二次創作小説(紙ほか)※倉庫ログ

一話 羽を持つ者たち ( No.72 )
日時: 2010/02/05 20:53
名前: 迷鎖 ◆eVKFdGz9q2 (ID: xYJBB/ey)

 「んで、何のようかしら。伯爵ぅ?」

ミルディスがテーブルに出されたワインを飲みながら言うと、伯爵が言った。

「そうですネェ……世界の一部分を、滅ぼしてほしいと言ったラ?」
「やるわよぉ? 私は几帳面だからね。指一つでできるけど……無力な人間共が来たら大丈夫かしら?」

 伯爵が用件を伝えると、ミルディスはニヤリ、と笑って言うと、ティキの方を物欲しそうに見ていた。それを見ていた伯爵は、ニヤッと笑って言った。

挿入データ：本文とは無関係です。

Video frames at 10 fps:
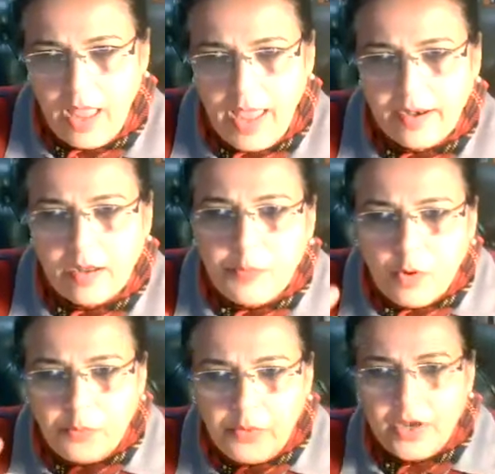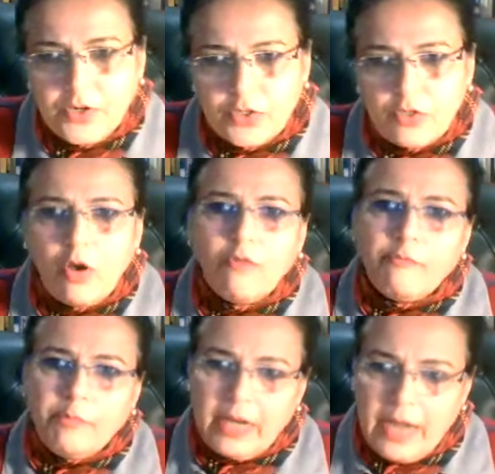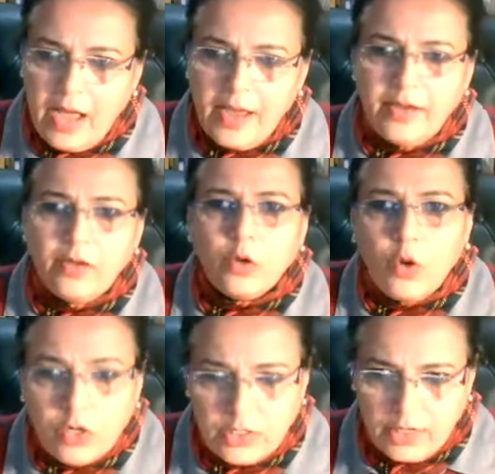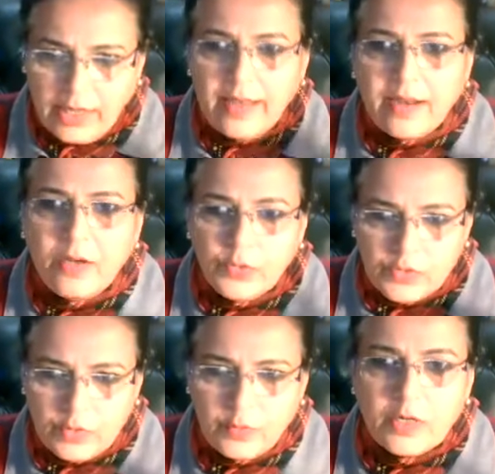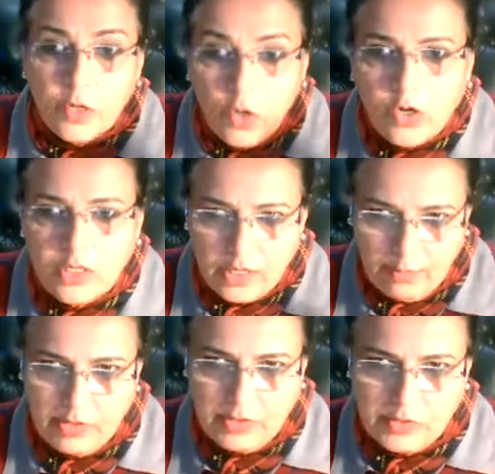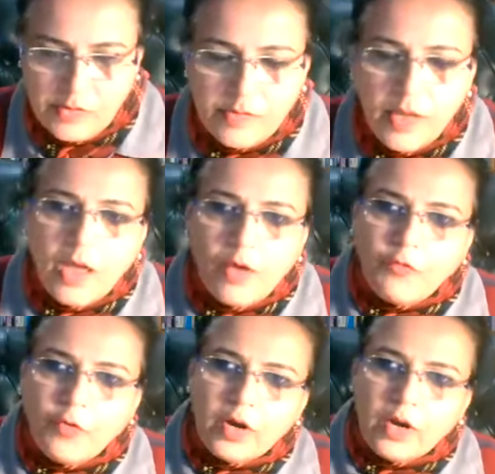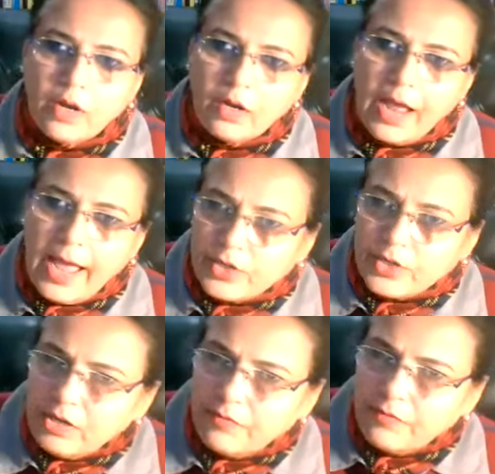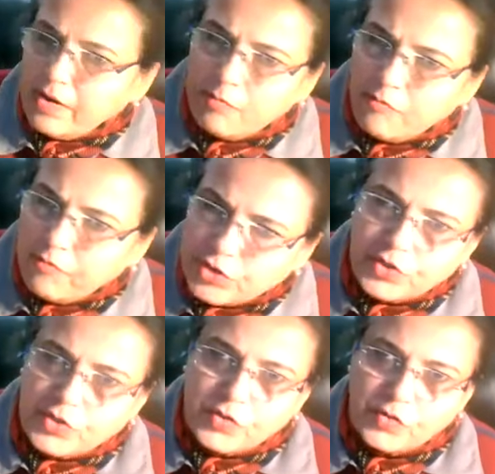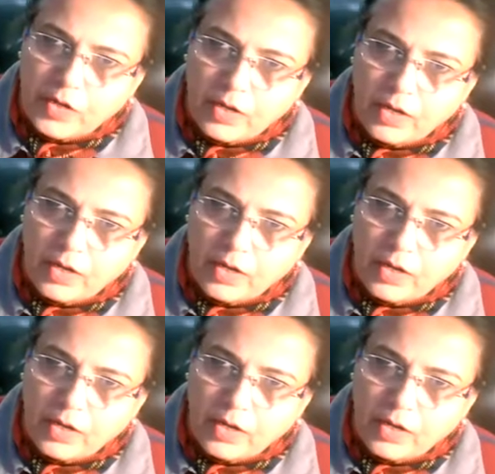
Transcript: and appropriation of benign, good, again, I'll use the word good images for actually very vicious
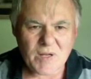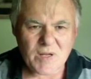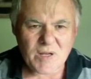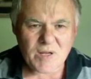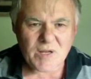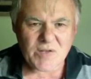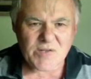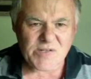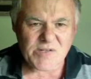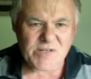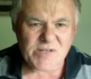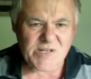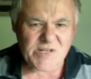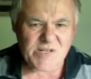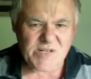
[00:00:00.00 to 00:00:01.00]
It's as
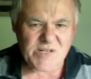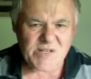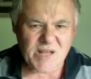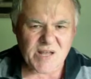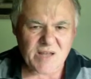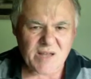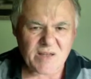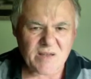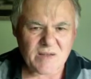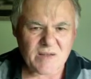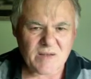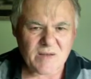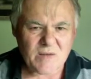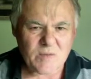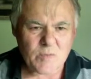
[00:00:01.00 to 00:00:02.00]
easy as that.
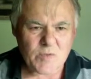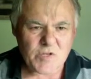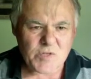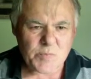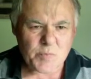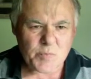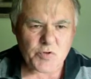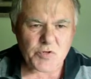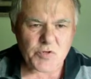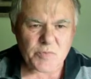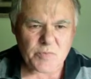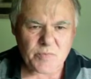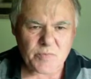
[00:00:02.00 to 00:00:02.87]
We just push him.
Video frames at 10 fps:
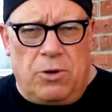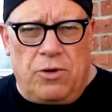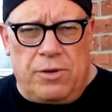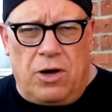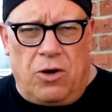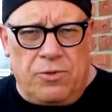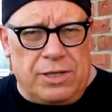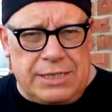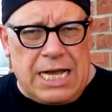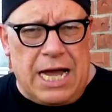them on on
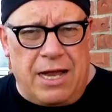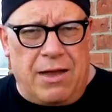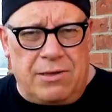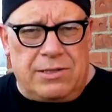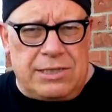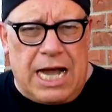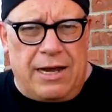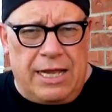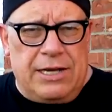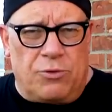the side
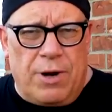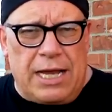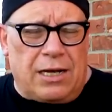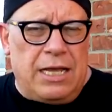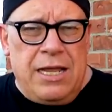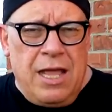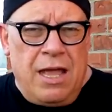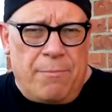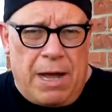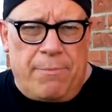side indirectly
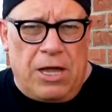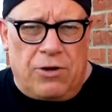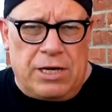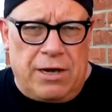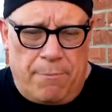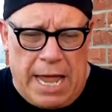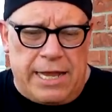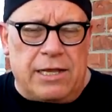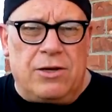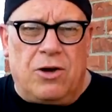by building a
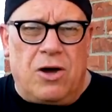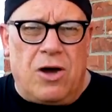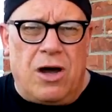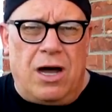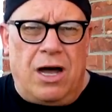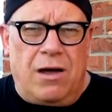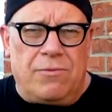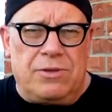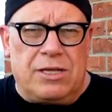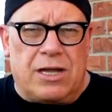banking on uh,
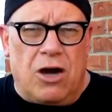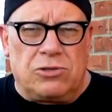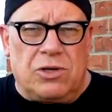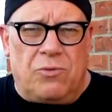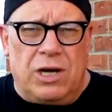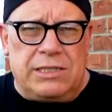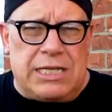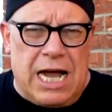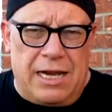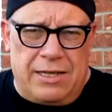the coals on one
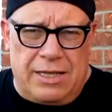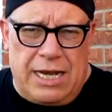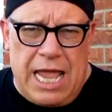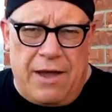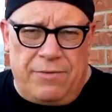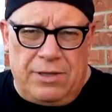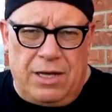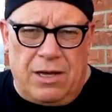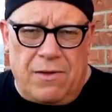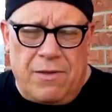side and then having
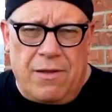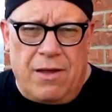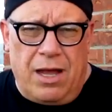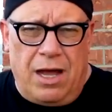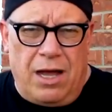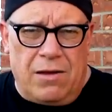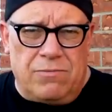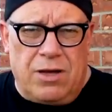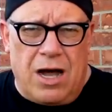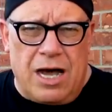the uh,
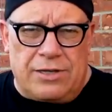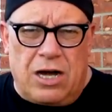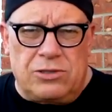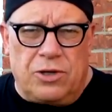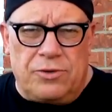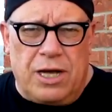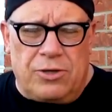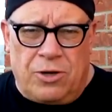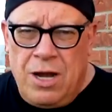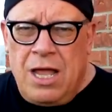hot dogs on the
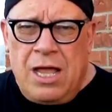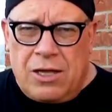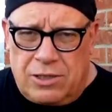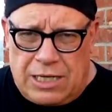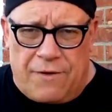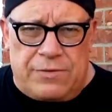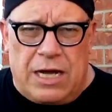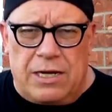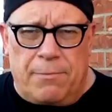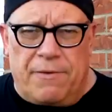other because I've
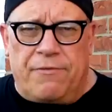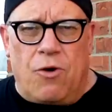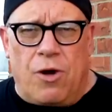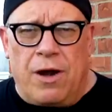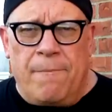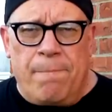done it before.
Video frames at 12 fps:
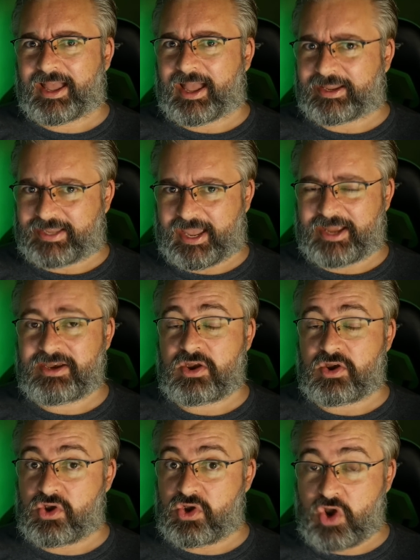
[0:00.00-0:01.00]

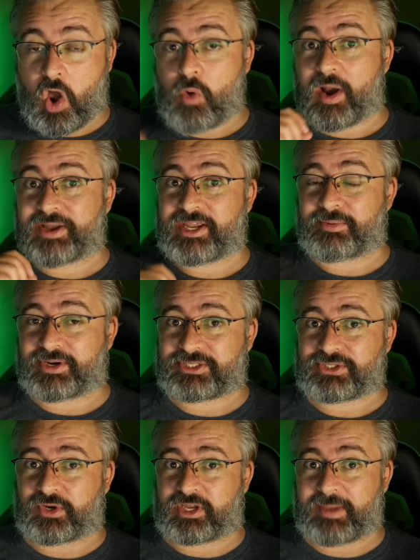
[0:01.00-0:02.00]
Again, no idea what he's
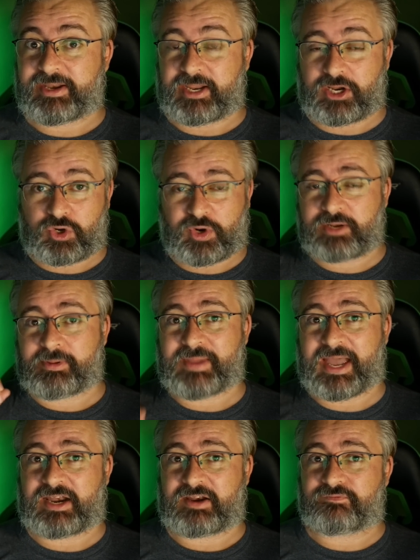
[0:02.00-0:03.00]
talking about. Incredibly
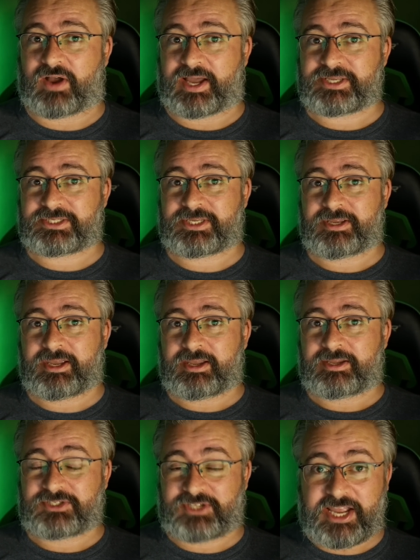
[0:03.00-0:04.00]
bad advice.
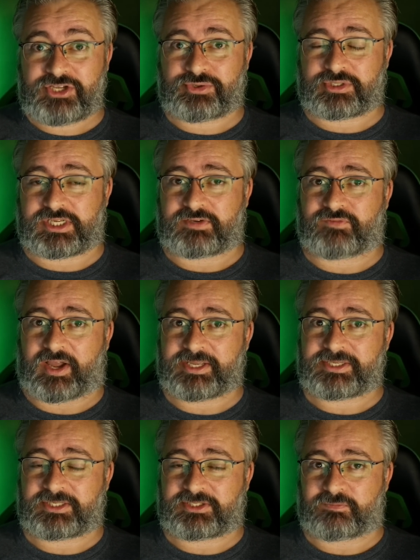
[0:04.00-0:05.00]
Dangerous
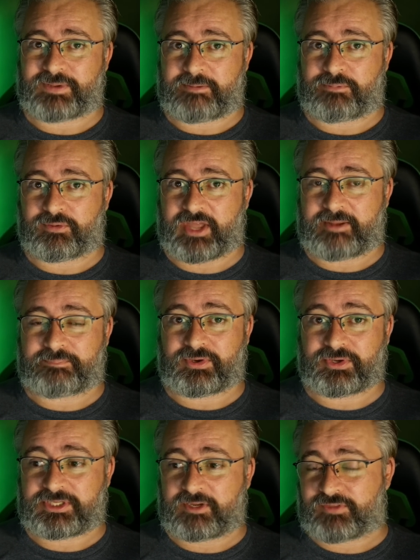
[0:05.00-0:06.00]
advice to tell people that
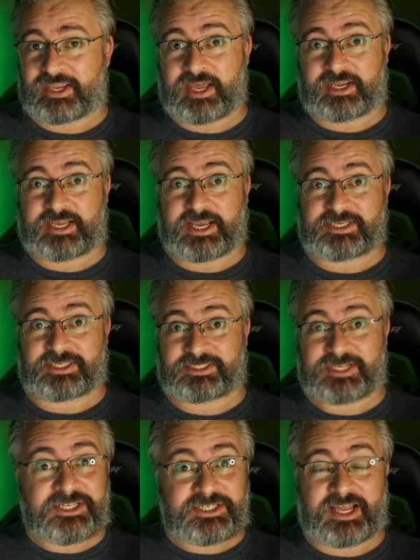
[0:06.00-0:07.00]
because if they get a case that
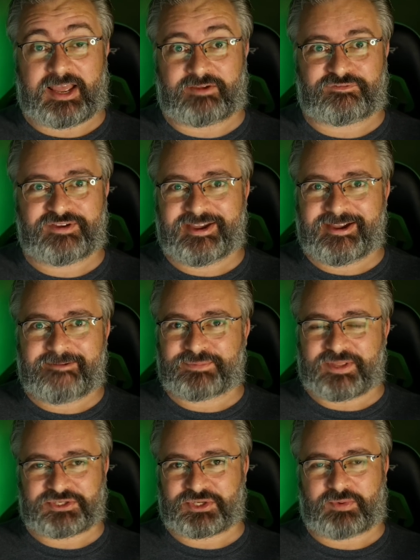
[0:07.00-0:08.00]
doesn't have
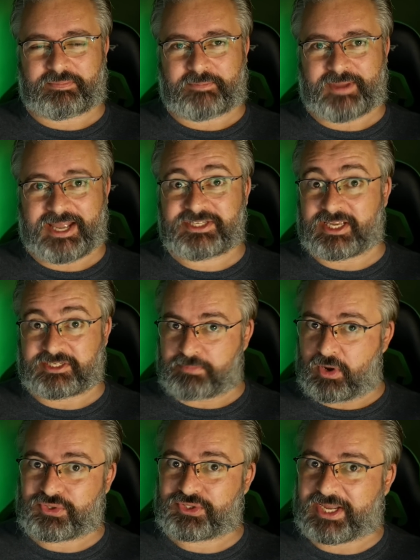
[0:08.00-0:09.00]
those little rubber pads, as
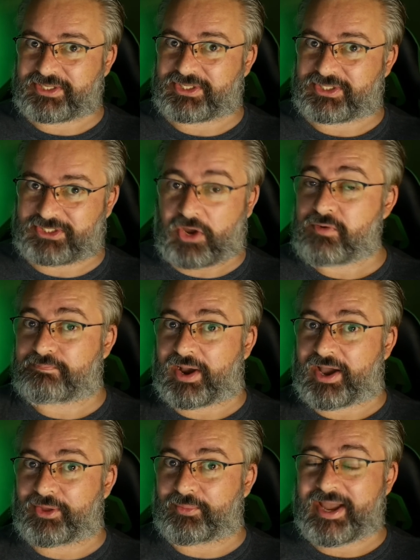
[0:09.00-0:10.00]
most cases don't,
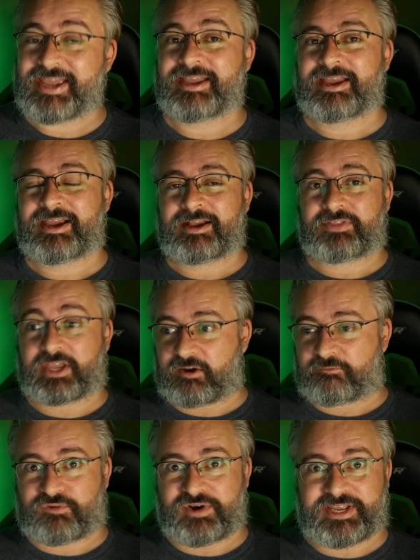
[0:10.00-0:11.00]
by the way, they're going
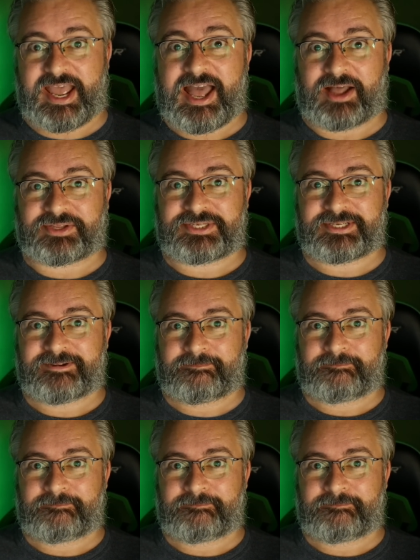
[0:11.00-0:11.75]
to freak out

「仕方ありませんネェ……ティキぽんを連れに行かせマス」

やれやれと言う仕草をしているが、顔が笑っている。
ティキは伯爵の言葉を聞くと、冷や汗を流しながら伯爵に一言。 

「俺!? 勘弁!」
「やったあ! 大好きよ、伯爵ぅっ!」

ティキが言葉を放った後に、ミルディスは喜びの余り伯爵に抱き付きながら言った。
 
 ノアの一族の記憶メモリーとウィングのメンバー色羽カラーは、両方とも神が生み出した物である。そして、エクソシストと言う名の人間が持つ特殊な物、十字架イノセンスもその神が生み出した物だ。
神の使途、ノアもまたそれに関係があるのだが。 
 

 夢と言う名の空間、夢と言う名の記憶。

 「んじゃあ、いってらっしゃぁい」
「ああ、行って来るわ。ティキ、“早く”来なさいよ?」
「へいへい……」

ロードがニコニコと笑いながら、ミルディスに向かい、左手を振りながら言うと、ミルディスもそれに返事をした。ティキへのメッセージも混ざっているが。

そしてミルディスが行った後、ティキは準備を始めた。

 今から扉を出るところ。そこにロードが話しかけた。

「ティッキー、死なないでよ?」
「……あの女と居る時点で死んでるよ」

 ロードは、アレンが負わせたティキの怪我の事も気になってか、少し心配そうな顔をして言った。
ロードの発するその言葉に、ティキは驚いた顔をし、少し黙った後に、微笑んでからロードの頭をグシャグシャッ、と撫でてから言った。
 
 「ん。後さぁ、そろそろ行ったら?」

ロードは、ティキの言葉に了解すると、時計を差してから行った。ティキが気付くと、ロードが指差した方向にとてつもない速さで首を向けた。

午後十二時五十分。ミルディスとの約束は一時。このまま走れば間に合うとかそう言うものではなく、ロードの扉では、近い国でも三十分しないと着けない。
ましてやここは英国、約束場所はアメリカと言う場所である。